Print each entry again exactly as written, and keep the pictures out.
#### DATA PROVIDED
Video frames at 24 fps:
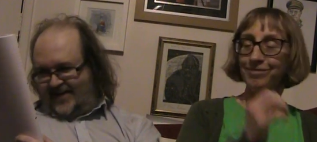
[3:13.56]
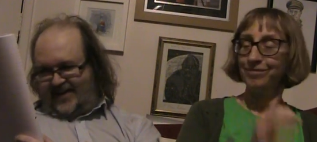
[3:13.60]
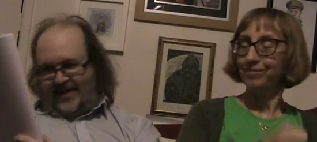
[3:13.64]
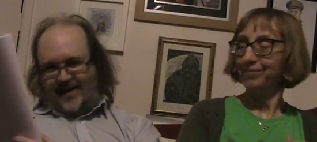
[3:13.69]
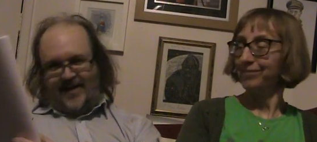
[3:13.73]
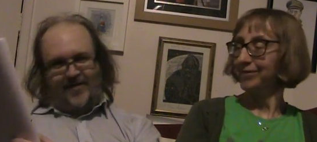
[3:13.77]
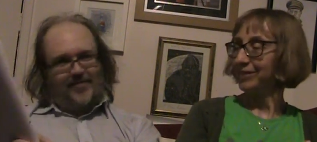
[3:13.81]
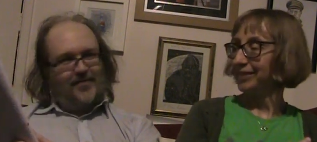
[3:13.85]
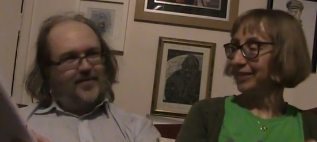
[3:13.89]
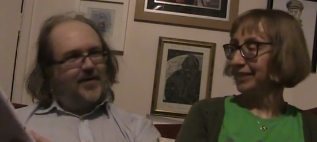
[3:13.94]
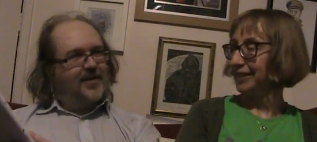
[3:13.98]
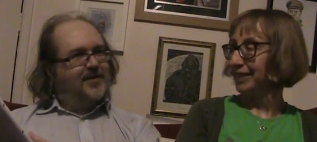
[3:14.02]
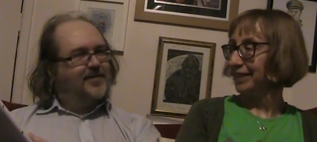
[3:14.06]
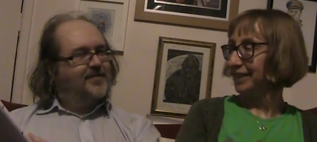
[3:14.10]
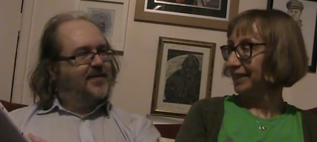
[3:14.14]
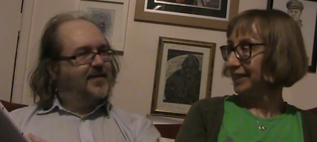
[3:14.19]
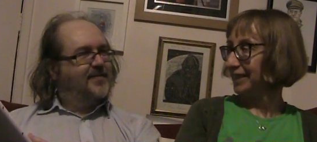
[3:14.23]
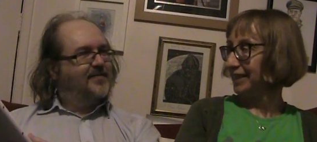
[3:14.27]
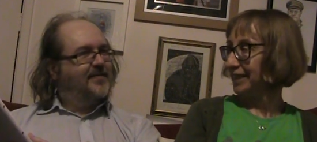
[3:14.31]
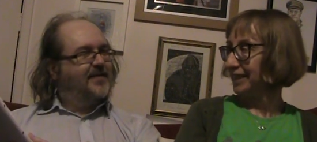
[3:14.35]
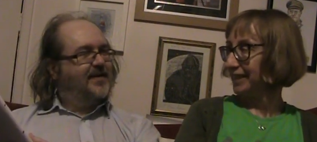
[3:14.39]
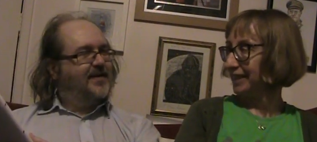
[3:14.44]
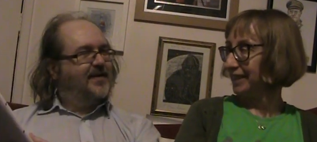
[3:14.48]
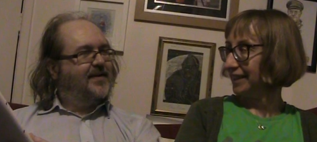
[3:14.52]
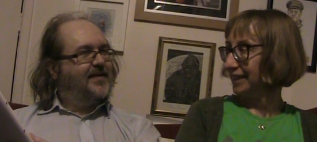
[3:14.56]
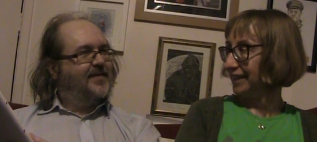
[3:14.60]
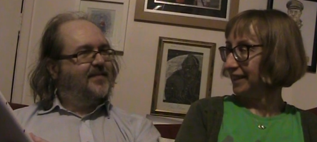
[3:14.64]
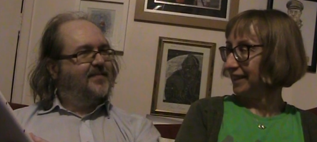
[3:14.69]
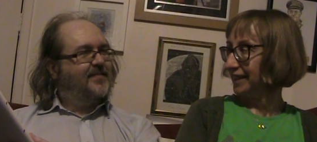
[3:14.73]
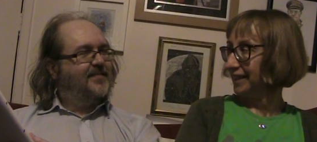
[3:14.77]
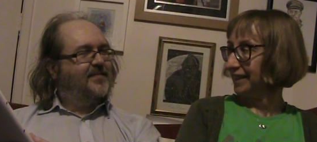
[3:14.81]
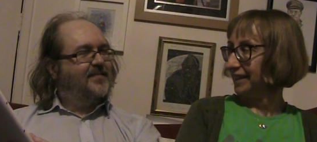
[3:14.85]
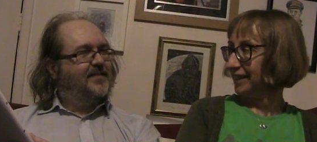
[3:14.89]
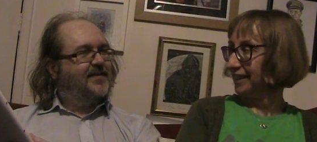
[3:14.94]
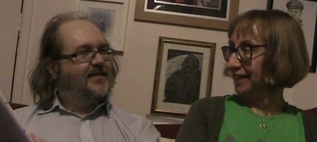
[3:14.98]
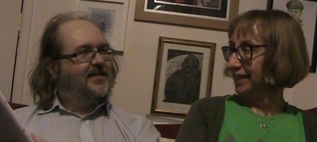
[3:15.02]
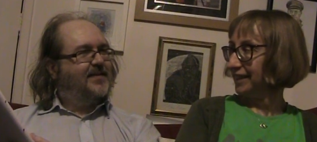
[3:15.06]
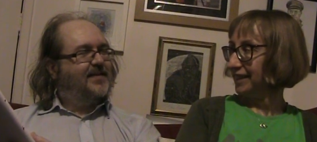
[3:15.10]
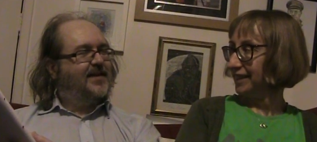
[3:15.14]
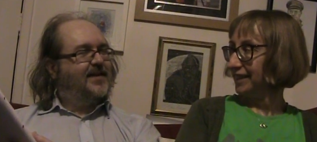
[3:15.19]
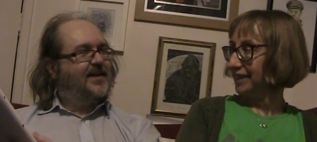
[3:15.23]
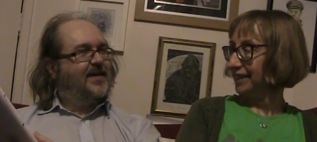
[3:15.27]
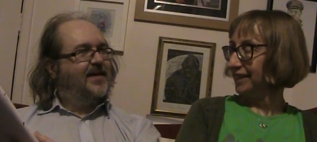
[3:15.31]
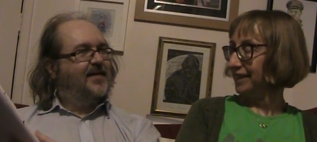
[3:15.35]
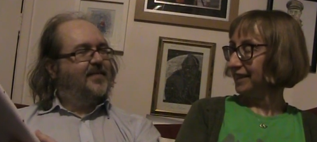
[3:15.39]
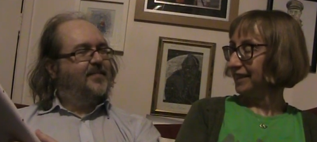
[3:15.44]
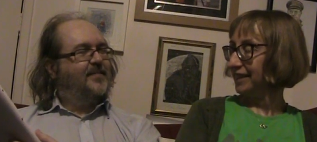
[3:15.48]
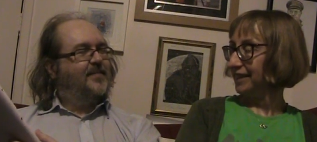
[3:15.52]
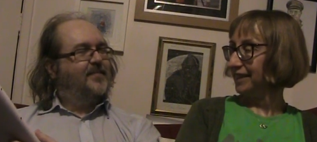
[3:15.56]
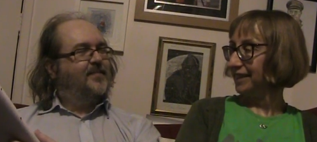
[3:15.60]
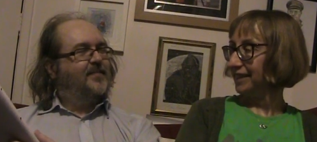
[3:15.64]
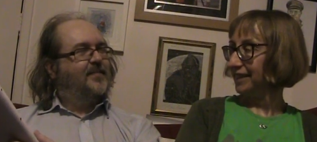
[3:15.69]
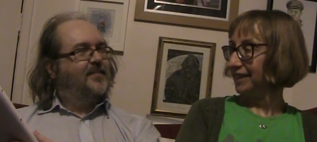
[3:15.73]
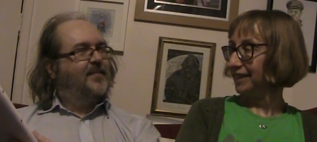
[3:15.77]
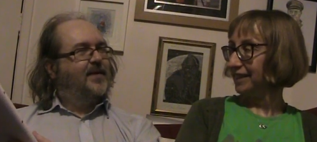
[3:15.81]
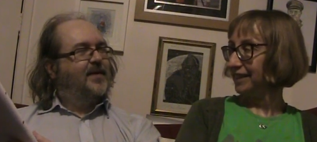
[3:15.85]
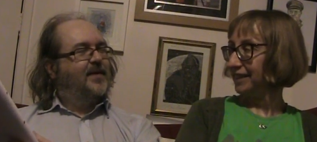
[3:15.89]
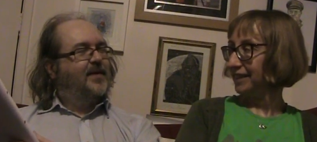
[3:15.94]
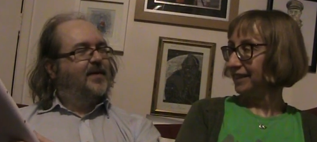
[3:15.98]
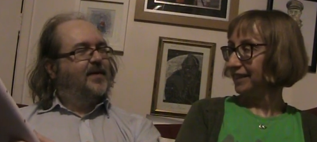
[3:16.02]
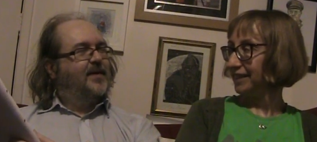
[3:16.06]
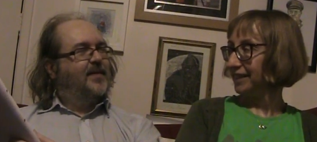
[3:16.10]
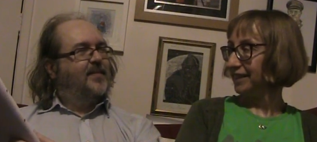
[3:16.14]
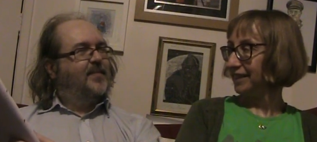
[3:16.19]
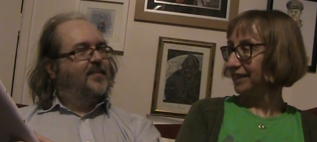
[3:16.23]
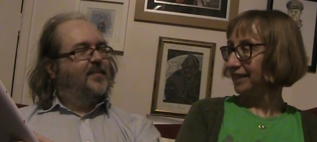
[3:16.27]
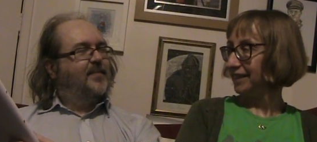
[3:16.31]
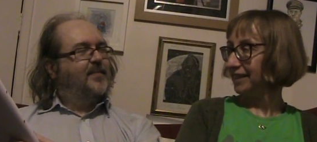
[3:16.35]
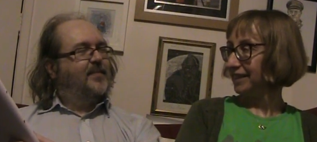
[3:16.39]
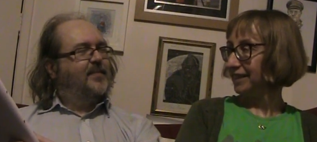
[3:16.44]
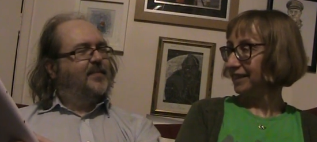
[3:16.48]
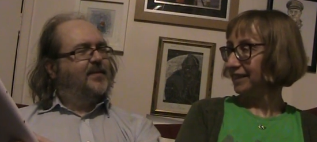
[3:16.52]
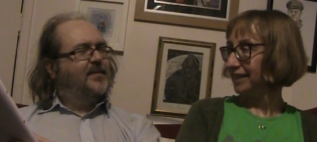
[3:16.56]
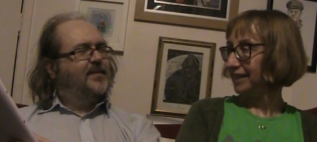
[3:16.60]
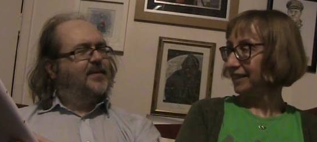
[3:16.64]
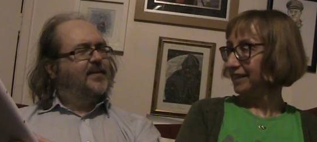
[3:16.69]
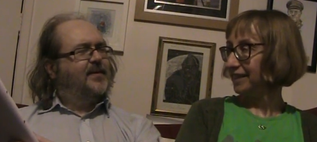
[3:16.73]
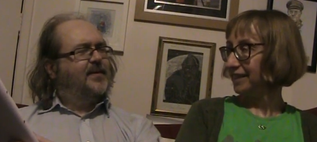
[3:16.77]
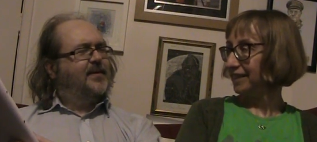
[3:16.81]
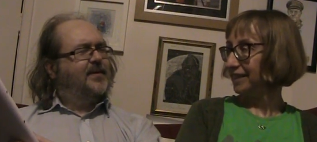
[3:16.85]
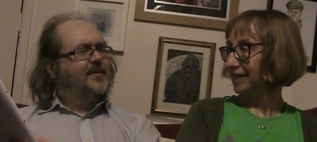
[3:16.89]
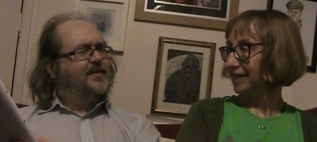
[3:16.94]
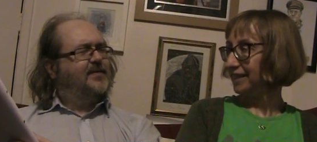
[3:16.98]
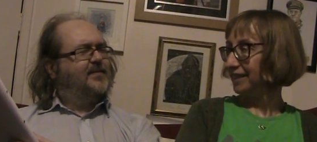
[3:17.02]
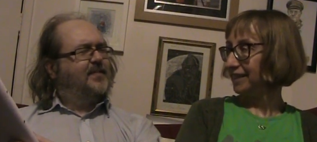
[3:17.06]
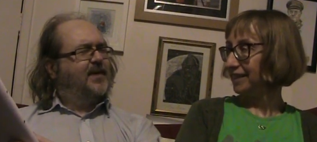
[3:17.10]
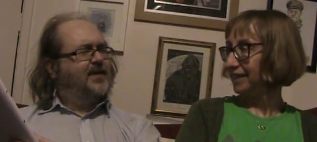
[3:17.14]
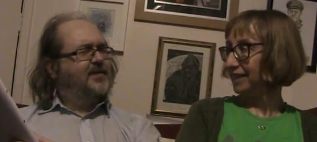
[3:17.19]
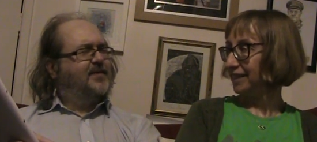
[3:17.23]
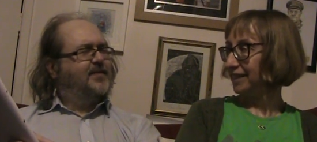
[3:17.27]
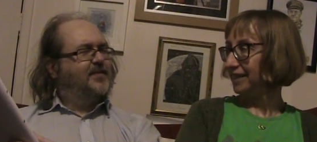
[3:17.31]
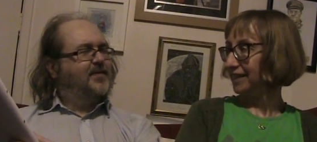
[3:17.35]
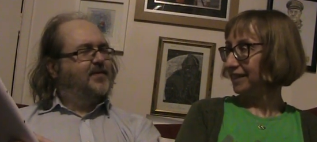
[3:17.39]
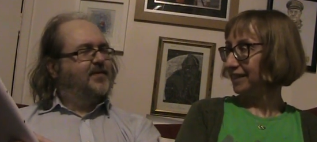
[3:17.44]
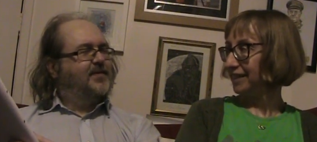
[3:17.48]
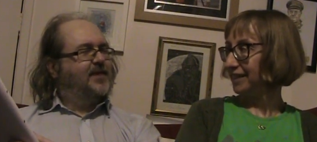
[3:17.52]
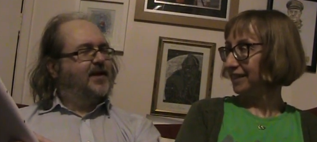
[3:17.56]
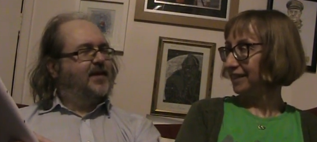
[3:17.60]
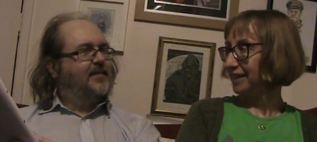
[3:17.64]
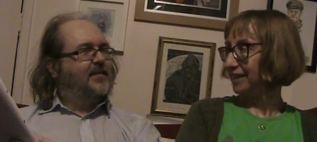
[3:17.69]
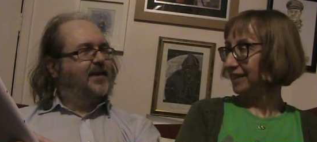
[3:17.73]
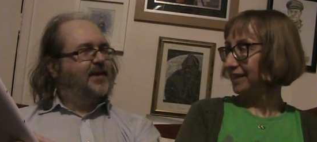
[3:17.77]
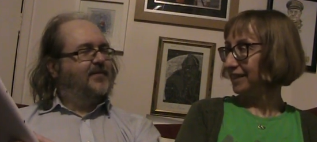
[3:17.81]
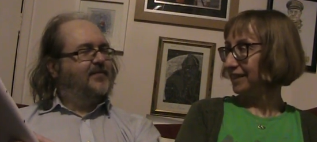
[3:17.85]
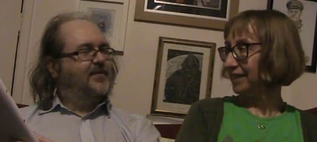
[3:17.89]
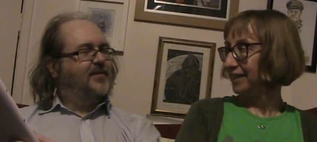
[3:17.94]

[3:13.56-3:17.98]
Speaker 1: That reminds me, is it, um, is it um, a space museum? Haven't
########
_EXERCISE RESULT_
Video frames at 24 fps:
[3:13.56]
[3:13.60]
[3:13.64]
[3:13.69]
[3:13.73]
[3:13.77]
[3:13.81]
[3:13.85]
[3:13.89]
[3:13.94]
[3:13.98]
[3:14.02]
[3:14.06]
[3:14.10]
[3:14.14]
[3:14.19]
[3:14.23]
[3:14.27]
[3:14.31]
[3:14.35]
[3:14.39]
[3:14.44]
[3:14.48]
[3:14.52]
[3:14.56]
[3:14.60]
[3:14.64]
[3:14.69]
[3:14.73]
[3:14.77]
[3:14.81]
[3:14.85]
[3:14.89]
[3:14.94]
[3:14.98]
[3:15.02]
[3:15.06]
[3:15.10]
[3:15.14]
[3:15.19]
[3:15.23]
[3:15.27]
[3:15.31]
[3:15.35]
[3:15.39]
[3:15.44]
[3:15.48]
[3:15.52]
[3:15.56]
[3:15.60]
[3:15.64]
[3:15.69]
[3:15.73]
[3:15.77]
[3:15.81]
[3:15.85]
[3:15.89]
[3:15.94]
[3:15.98]
[3:16.02]
[3:16.06]
[3:16.10]
[3:16.14]
[3:16.19]
[3:16.23]
[3:16.27]
[3:16.31]
[3:16.35]
[3:16.39]
[3:16.44]
[3:16.48]
[3:16.52]
[3:16.56]
[3:16.60]
[3:16.64]
[3:16.69]
[3:16.73]
[3:16.77]
[3:16.81]
[3:16.85]
[3:16.89]
[3:16.94]
[3:16.98]
[3:17.02]
[3:17.06]
[3:17.10]
[3:17.14]
[3:17.19]
[3:17.23]
[3:17.27]
[3:17.31]
[3:17.35]
[3:17.39]
[3:17.44]
[3:17.48]
[3:17.52]
[3:17.56]
[3:17.60]
[3:17.64]
[3:17.69]
[3:17.73]
[3:17.77]
[3:17.81]
[3:17.85]
[3:17.89]
[3:17.94]

[3:13.56-3:17.98]
Speaker 1: That reminds me, is it, um, is it um, a space museum? Haven't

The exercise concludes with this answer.